Dr. Deborah Laufer, a gynecologist and Associate Professor at the Faculty of Medicine in the University of Montevideo, offers her insights on this report's findings and the steps needed to improve cervical cancer awareness in Uruguay.
Q: 40% of respondents worldwide did not choose HPV as the key cause of cervical cancer. 37% in Uruguay did not mention it either. Why does this awareness gap exist?
Dr. Laufer: Undoubtedly, more education and awareness are needed in our country, mainly because cervical cancer is the third most common cancer among women. Without understanding HPV causes cervical cancer, increasing access to prevention via vaccination or other screening methods is very hard.
Furthermore, I think that in our country, there is a more significant lack of information since the HPV vaccine was very controversial, which means fewer people are aware of the vaccine's benefits and, ultimately, cervical cancer prevention.
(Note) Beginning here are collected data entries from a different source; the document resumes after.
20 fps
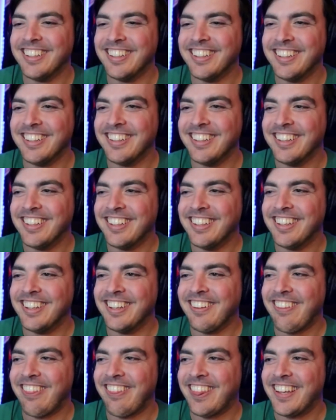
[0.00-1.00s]
how, many points never, do you
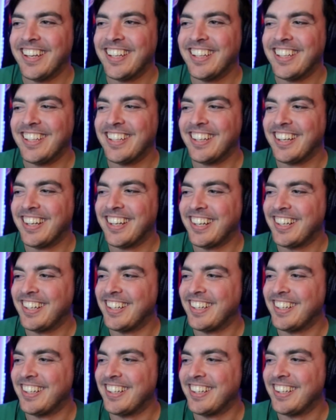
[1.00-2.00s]
think they have right now?
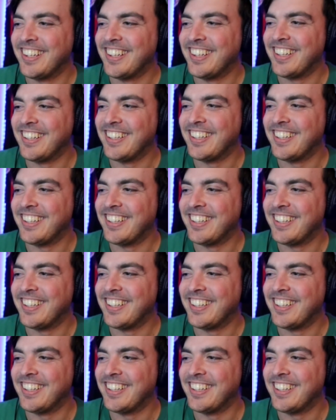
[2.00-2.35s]
I've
Q: 21% of Uruguayan women indicate HPV is not a sexually transmitted virus. Are you surprised by this finding?
Dr. Laufer: This data reveals a failure in our health system and sex education programs, not providing enough knowledge to the population that HPV is a sexually transmitted disease. What strikes me the most is the low percentage of awareness, yet I observe that this lack of awareness is reflected worldwide.
Q: Fear of results (40%) and embarrassment of meeting a male doctor performing a Pap smear (39%) are the top reasons keeping women from undertaking cervical cancer screening. The absence of symptoms is 56% in Uruguay, way higher than the global average (42%).
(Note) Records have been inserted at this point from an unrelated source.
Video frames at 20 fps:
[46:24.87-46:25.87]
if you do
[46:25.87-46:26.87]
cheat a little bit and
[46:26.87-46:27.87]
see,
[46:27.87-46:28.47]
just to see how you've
Dr. Laufer: In Uruguay, cervical cancer screening is mandatory to obtain occupational health certification. This leads to the majority of the female working-age population taking the test. But they are not aware of cervical cancer prevention.
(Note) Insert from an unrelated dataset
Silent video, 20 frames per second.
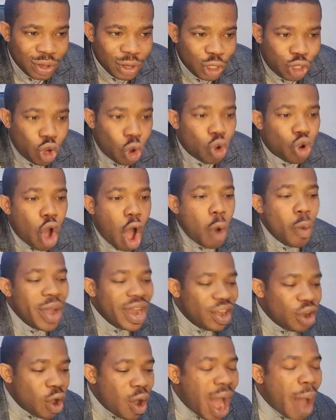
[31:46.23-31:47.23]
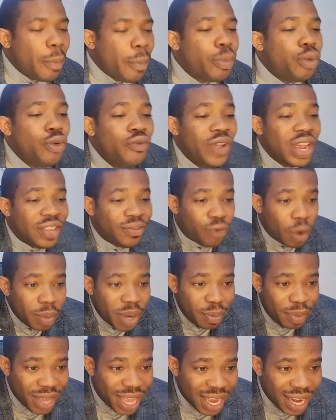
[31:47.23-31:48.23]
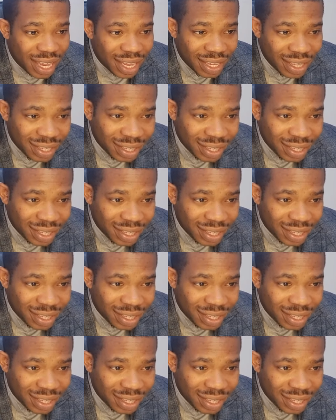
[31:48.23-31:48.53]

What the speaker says: So God will not approve it from the beginning.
The government health team should focus on educating the population about the importance of early prevention and explain that you don't have to wait for symptoms before getting a check-up done.
Q: 27% of Uruguay women never had a cervical cancer screening. What are the reasons for this gap in your country?
Dr. Laufer: Although pap smear coverage is required to work, and many Uruguayan women go for gynecological check-ups, much of the population is left out of the formal labor and health system. Investigating, educating these people, and understanding why they don't perform any screening is a priority.
Unfortunately, we also have lost opportunities for women who attend the health system and still do not have screening tests performed. I estimate that the latter group is less than 27%.
Q: In Uruguay, 86% of respondents will choose the HPV DNA test over a pap smear upon learning about its higher accuracy. How do you interpret this data?
Dr. Laufer: This response shows that if women receive clear and proper information about each of the tests and their scope, they are better placed to make more informed decisions.